> **Work instructions**: Repeat each line of the data below exactly, but skip the pictures.

> **Supplied information**:
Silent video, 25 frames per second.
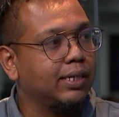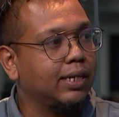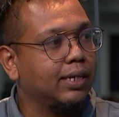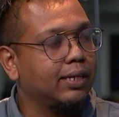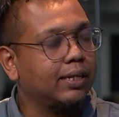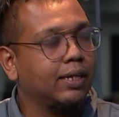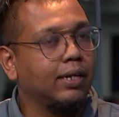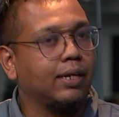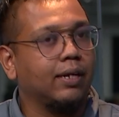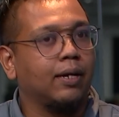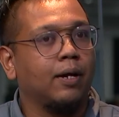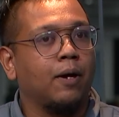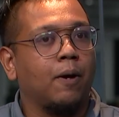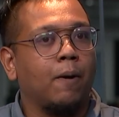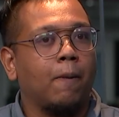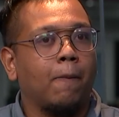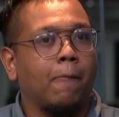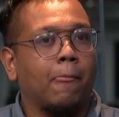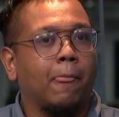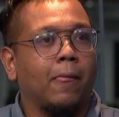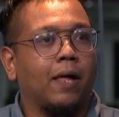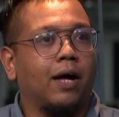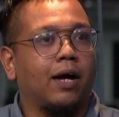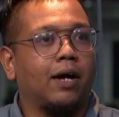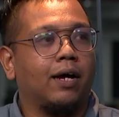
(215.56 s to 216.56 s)
I think,
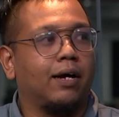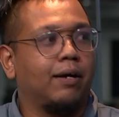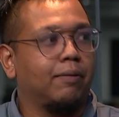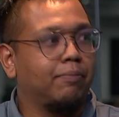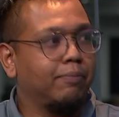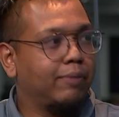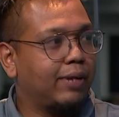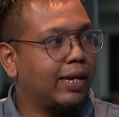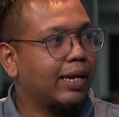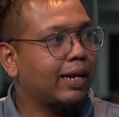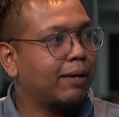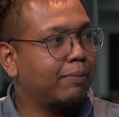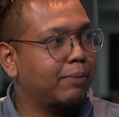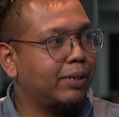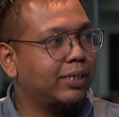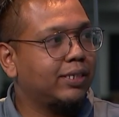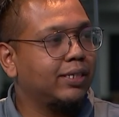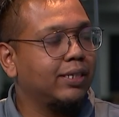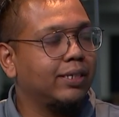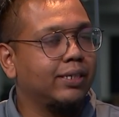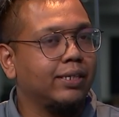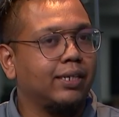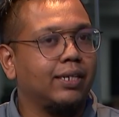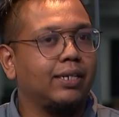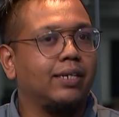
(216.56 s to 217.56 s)
like I
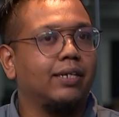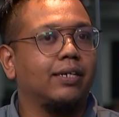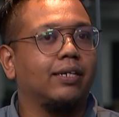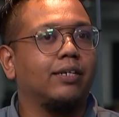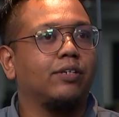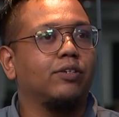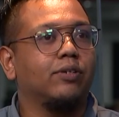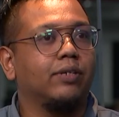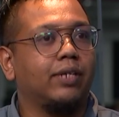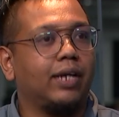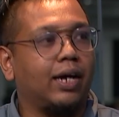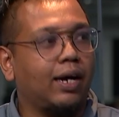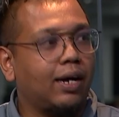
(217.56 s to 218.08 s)
mentioned earlier, you know, there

> **Problem solution**:
Silent video, 25 frames per second.
(215.56 s to 216.56 s)
I think,
(216.56 s to 217.56 s)
like I
(217.56 s to 218.08 s)
mentioned earlier, you know, there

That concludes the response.